Officials had expected hunters would reduce the population by up to 700 bears, he said.

Gov. Christie said Tuesday that he reserved the right to halt the hunt if it greatly outpaced expectations. As of Wednesday, there had been no discussions about ending early, Carr said.

"We have an extremely productive bear population that can support a hunt," Carr said. "Just as we do with turkeys, squirrels, rabbits, and deer," state officials consider bear hunting a "safe, legal and responsible" use of wildlife resources.

Hunters described a bear population growing bolder and more dangerous.

"The encounters are getting worse and worse," said Charlie Danza, who owns a hunting shop in Wanaque, Passaic County.

His customers tell of bears racing through the woods with garbage cans stuck on their head, Danza said, and deer hunters report they sometimes have to race bears to their kills.

"Some of the bears follow the shots," he said. "You think they'd be afraid of them."

Danza has been cornered by bears while hunting, he said, and has had bears on his property.

"They stomp their paws and chomp their teeth," he said.

Complaint calls involving bears have nearly doubled since 2001, Carr said, with more than 3,000 statewide last year. There have been 217 incidents of dangerously aggressive bear behavior this year, he said.

"Bears are supposed to be a stealth animal, an animal that shouldn't be seen other than at night, not at 2 in the afternoon when you're sitting on your porch with 10 people," Danza said.

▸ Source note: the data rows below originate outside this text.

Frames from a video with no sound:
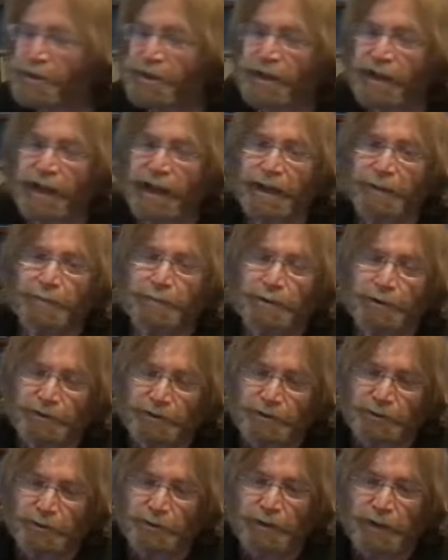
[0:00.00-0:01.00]
unable
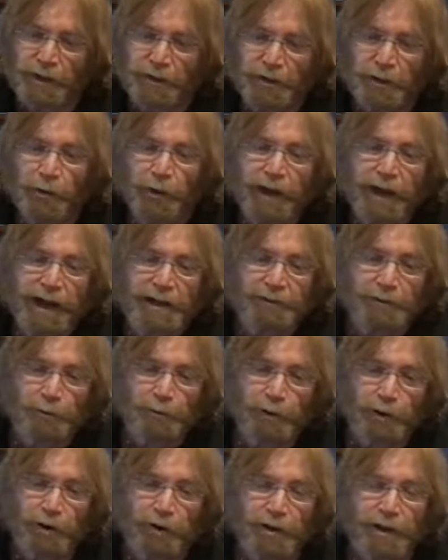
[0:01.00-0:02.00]
to, no one got to
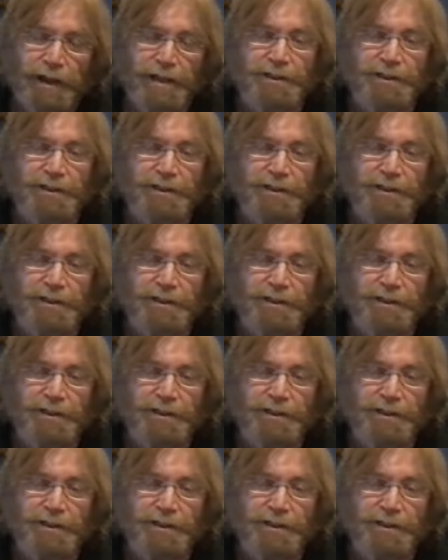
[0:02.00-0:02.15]
work.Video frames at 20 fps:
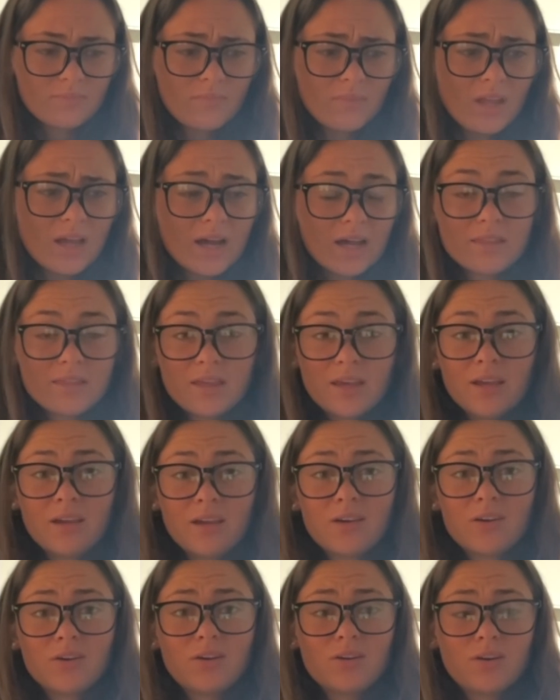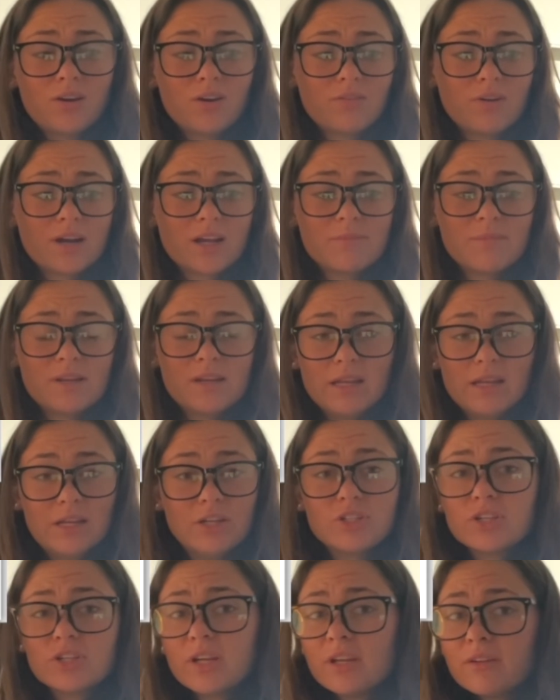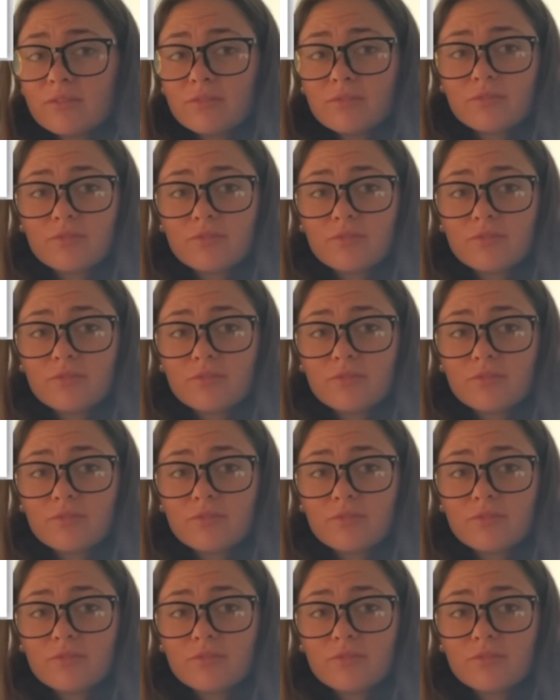I think a recommendation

"We don't want them to be exterminated. They're beautiful animals. We just want them to go down to a natural, healthy number."

The animal's majestic appearance - it is not unusual for a black bear in the region to weigh 500 or even 600 pounds, Carr said - was likely on the minds of about two dozen protesters who appeared at weigh stations Monday. "Killers," shouted some, who have called the hunt "the Black Bear Massacre."

Critics were granted permits to protest on the hunt's first and final days only and were not present Wednesday.

At the Pequest weigh station, groups of proud hunters arrived with evidence of their prowess.

"What's been the biggest yet?" asked Jason Ferrante, 30, of Pittstown, Hunterdon County, who brought in a 180-pound male bear. He had been playing poker on his cell phone, passing the hours, when the bear walked up on him.

"We had a 651-pound dressed," Carr said, referring to an animal that was gutted in the field. "And a 701-pound live weight," he said.

For some, the pleasure of the hunt was found in the months of preparation, scouting woods and trails, and laying bait piles to attract their prey. ("Bears love cinnamon doughnuts," Danza said.)

For others, like Chris Brennan, it was sharing the experience of felling a 500-pounder with his 22-year-old son, also named Chris, who was with him in the woods.

He understands both sides of the hunt debate, the elder Brennan said, but on Wednesday he was enjoying his success.

"I'll probably have it mounted," he said.